Quest 3 VR/AR Glasses

The Meta Quest 3 arrived yesterday via mail. I was really exited to try it out, as it is the first real Augmented Reality glasses from Meta that has comparable features to the Apple VisionPro. So it is a kind of a VisionPro light and allows you to get the feeling of how Augmented Reality will look like in the near future, with the Apple headset but for much less money and NOW! So lets, quickly dive in and see what my impressions were…


The first step, before you can use the headset, is to download and install the Meta Quest app on your smartphone and create an account. The good news is, you do not need to register with your Facebook account, but can create a new Meta account which is not linked to Facebook. This allows you to stay anonymous in a way and hopefully don’t receive that many advertising spam mails (I only received 9 mails from Meta Quest with information and game advertising until now…). In the pictures above, you can see some screenshots of the installation procedure in the app. It allows you to to define what information others will be able to see from you, when you’re online and you can turn it all off, if you like (which I did). Also, you do not have to send any usage information to Meta. The installation process then switches to the headset at some point where you need to configure your Wifi access. The app shows you an QR code that should allow you to somehow transfer the Wifi password to the headset, which did not work for me, so I had to type it in using the controllers. But that worked fine. After installation of updates for the headset and controllers, you’re ready to go.


For interacting with the Quest 3 you can either use the two controllers, that come with the headset, or with your hands. I started with the controllers.

The controllers are really intuitive to use. When you point somewhere you have a little highlighted circle that shows you, where you’re pointing at. By pressing the front button of the controller, you can select buttons and windows etc. The menu button opens (as it says) a context menu which will give you more options. For certain games you can use the X and Y buttons and the little control stick on the top. This depends on the context, but it all works very smoothly and intuitive, especially, if you have some VR experience.

The second option for interaction is by using your hands. For this you need to activate hand- and body tracking in the app first (as shown above). In order to switch into the hand-mode, you lightly bump the two controllers together and then place them on a table. From now on you will see a kind of glowing overlay around your hands. Now you can use certain gestures to interact with the scene. This also works astoundingly intuitive. You can point to a button and “press” on it and your virtual hand will stop at the touch on virtual screen in front of you, which gives you a kind of visual feedback. Also buttons will highlight, when you move your finger over them. You can grab a window and move it in the room to adjust the position. What did not work intuitively for me was to move a window closer to my face so I can better see the contents. But there is an option to automatically place virtual windows in an “optimal” position relative to you, depending on your current location and orientation in the room. The interaction is smooth and there is no noticeable jerking or any other performance issues with rendering, as fas as I could see.

Augmented Reality

What I like very much about the Quest 3 is the Augmented Reality (AR) view, that allows you to see your surroundings, while you navigate through the menus. The resolution of the display is quite good, much better than the previous versions of the Quest, although it is not as good as e.g. the Varjo XR3 , which of course is in a completely different price category. No need to mention, that the VisionPro screen resolution is also much better (but also 6 times as expensive). So I would say this is a really good quality headset for the given price.
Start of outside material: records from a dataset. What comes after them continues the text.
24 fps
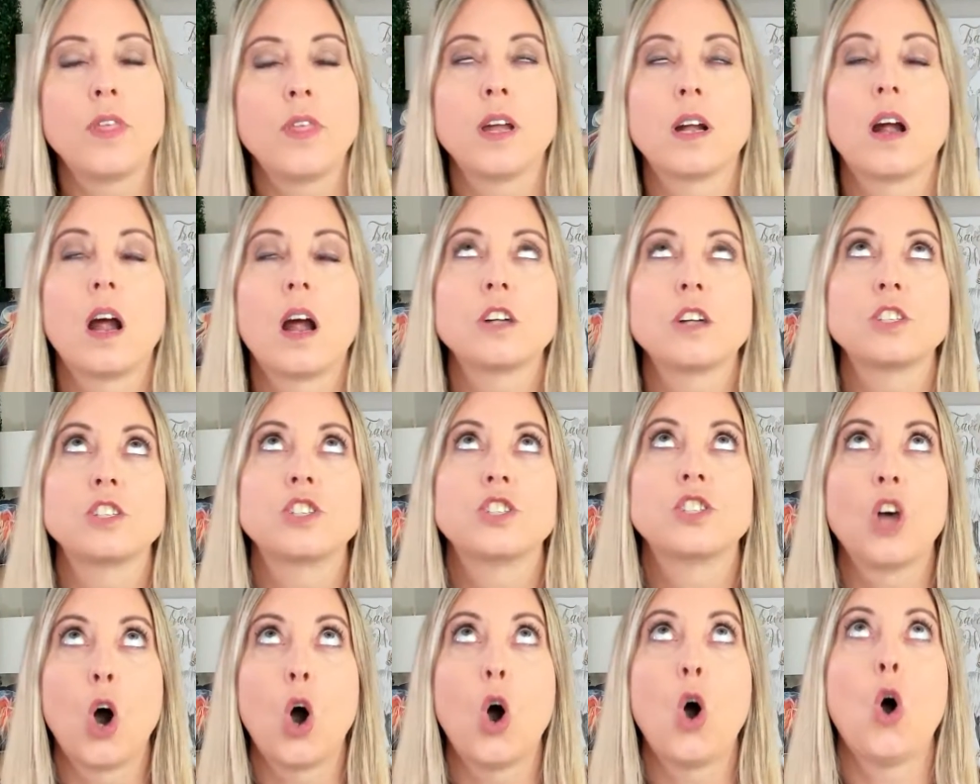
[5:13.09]
There are
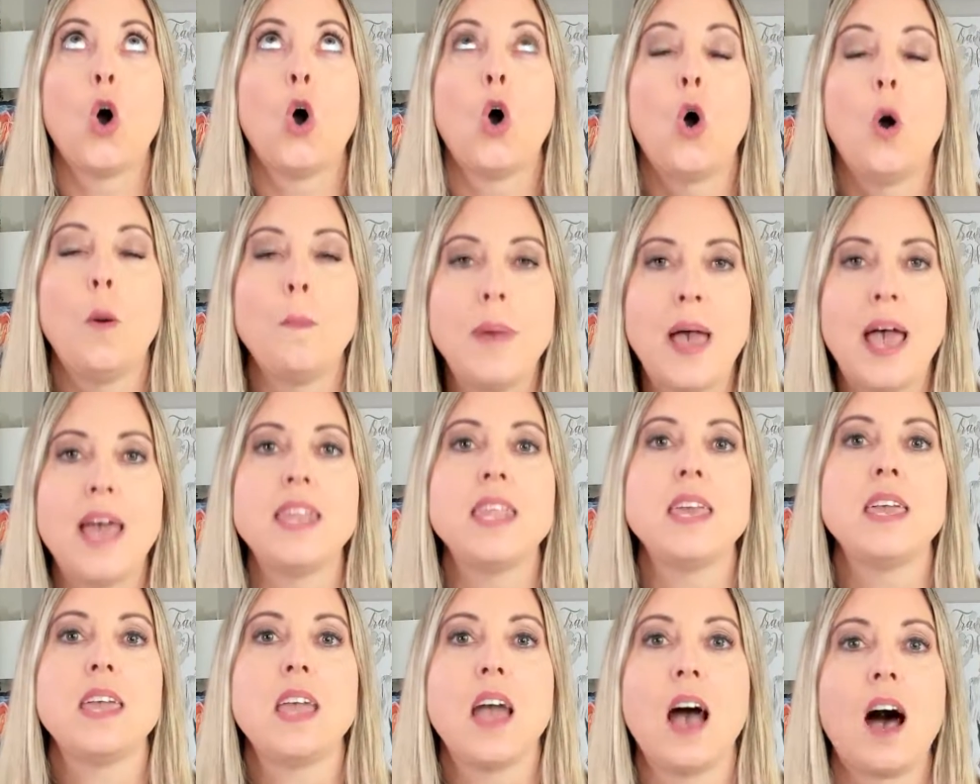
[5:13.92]
so
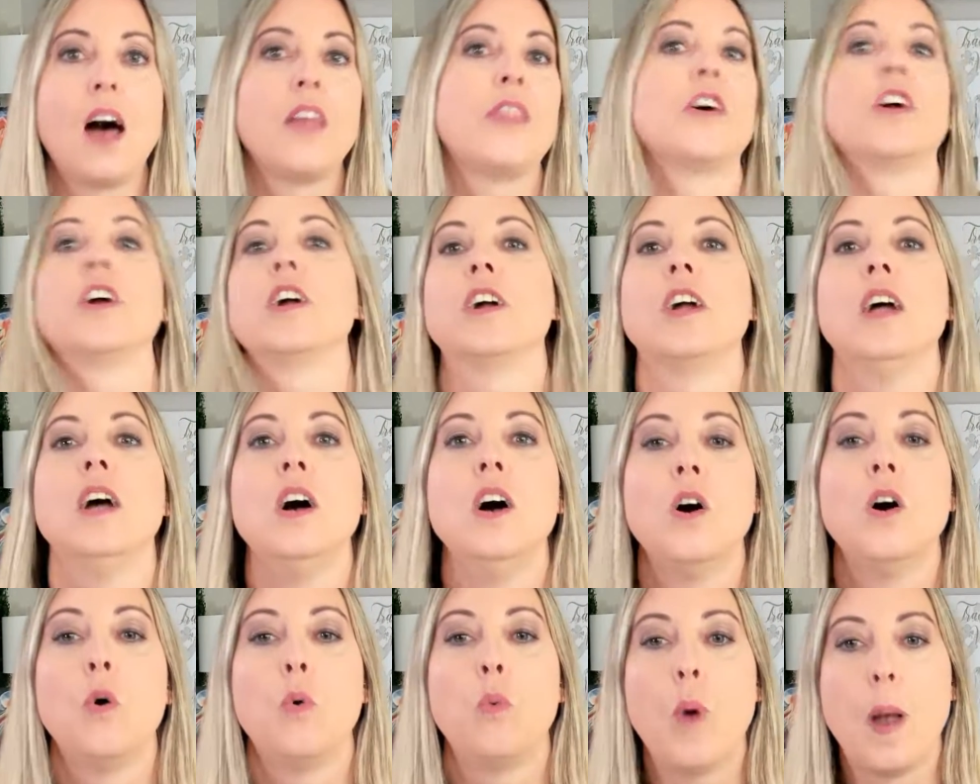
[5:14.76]
many other
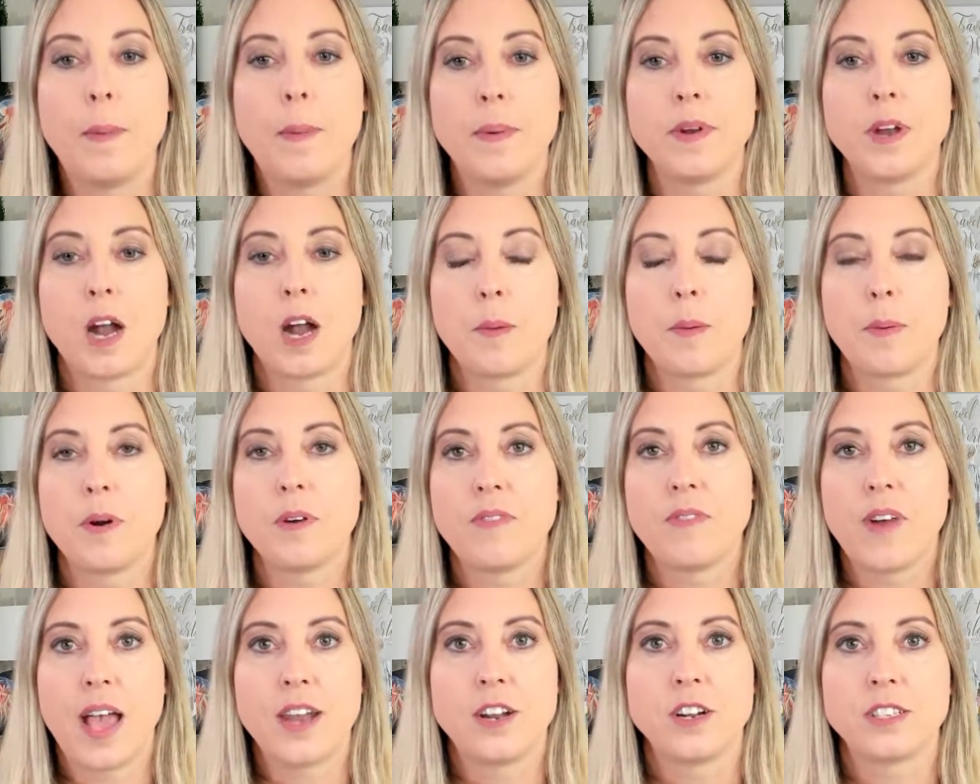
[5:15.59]
webinar
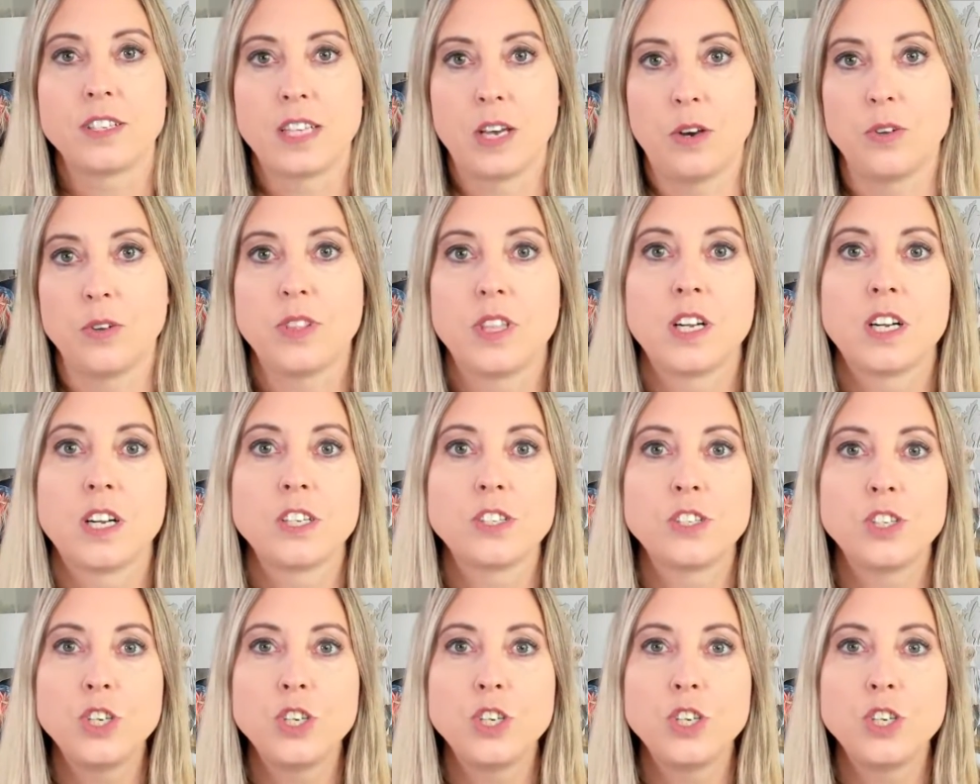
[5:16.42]
providers out there.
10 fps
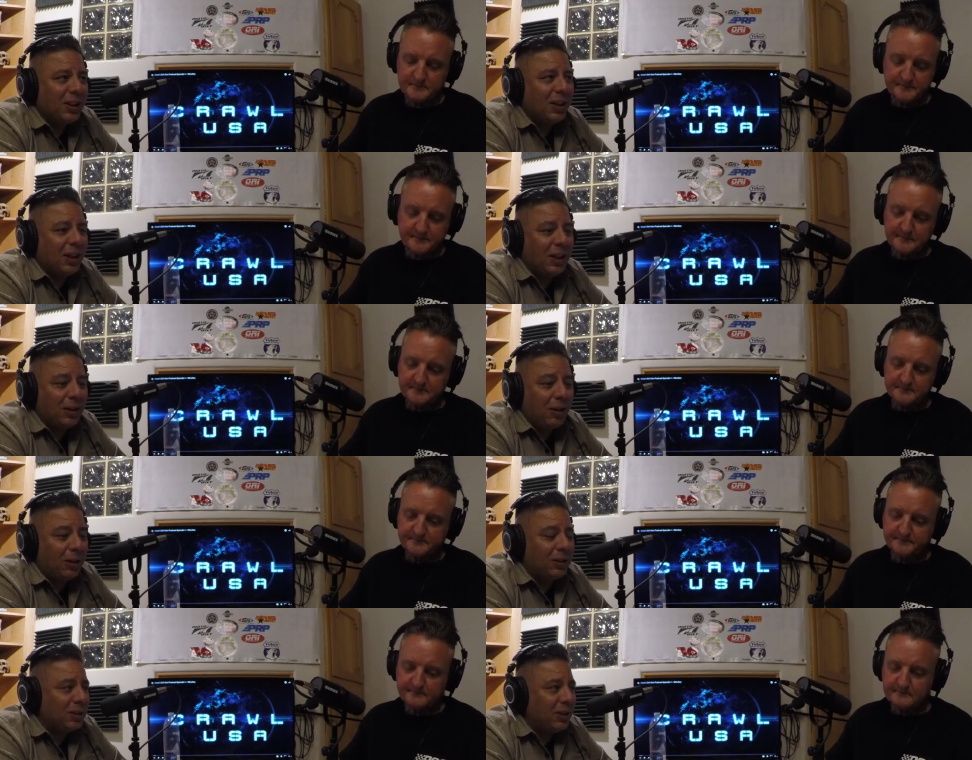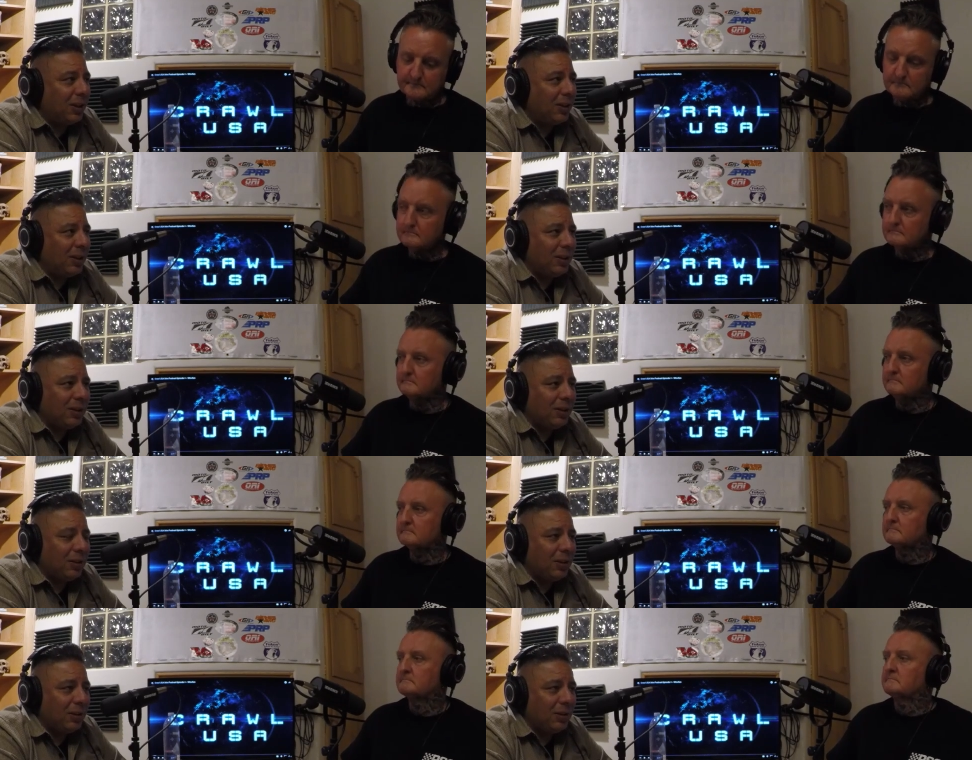Speaker 1: And honestly, I think
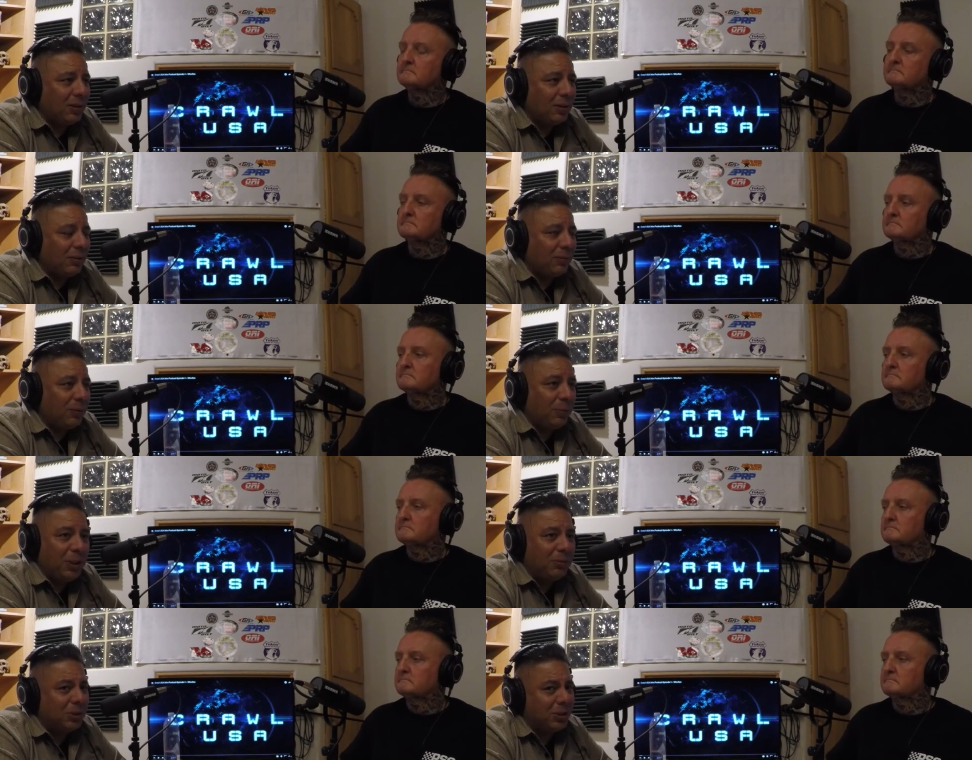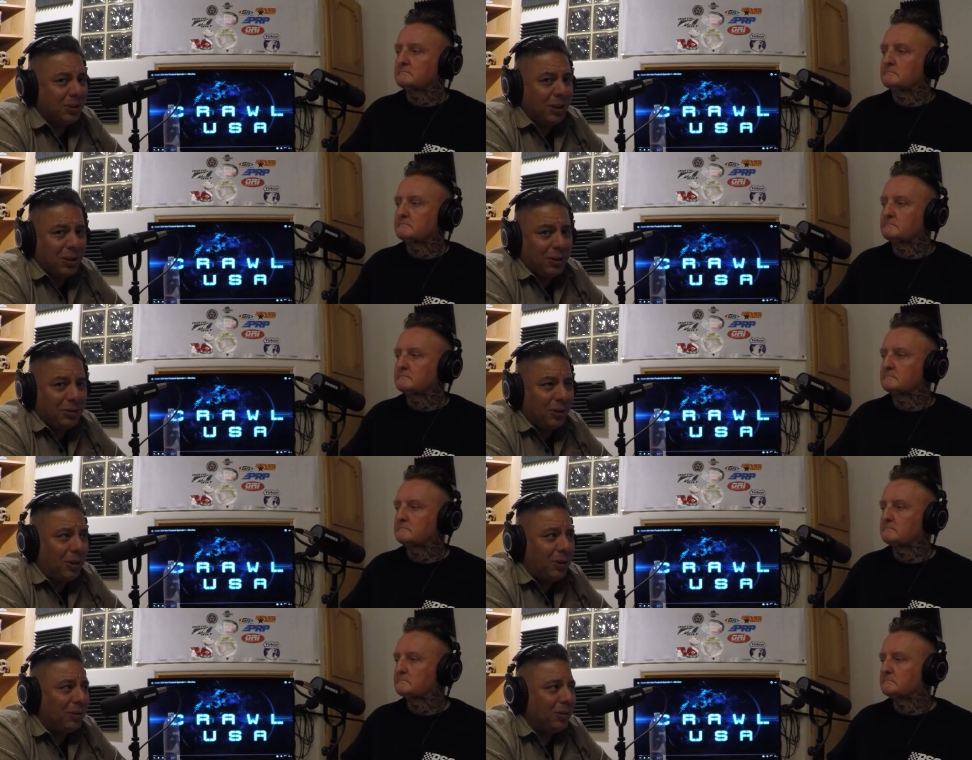for me, it was just luck of the draw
There is a nice tutorial that explains all the different gestures and options you can use to control the scene. In the above screenshot I am using the Meta menu gesture (this is coincidental the same as Apples two finger tap gesture, but with an open hand) to open the Meta menu. This menu allows you to activate or deactivate the passthrough vision, turn audio off and on, centralize your view, record a video of the scene or activate the Meta assistant (which allows you to use voice commands) as well as close the Meta menu again. I also recorded a little video that shows you how the AR view and the VR view looks like, while I am using my hands and gestures to control the scene.

Example of AR and VR view with hand tracking on the Meta Quest 3


My first impression with the Meta Quest 3 is very positive. It is really amazing how easy everything works in comparison to other VR headsets, e.g. with the Valve or HTC Vive where you need a PC and install special trackers in your room. This is the new way to go, the all in one headset with hand tracking and AR view and enough computing power for games. You still are able to connect your PC to the Quest 3, which is definitely required for some games that need corresponding computing power, such as e.g. Asgards Wrath 2 or others. This headset makes me even more exited about the VisionPro and I can’t wait to get my hands on it, as the promised visual quality and the included eye-tracking (which the Quest 3 does not support) will make it even more useful. Such interesting times to come and AR will definitely have its breakthrough with the upcoming hardware!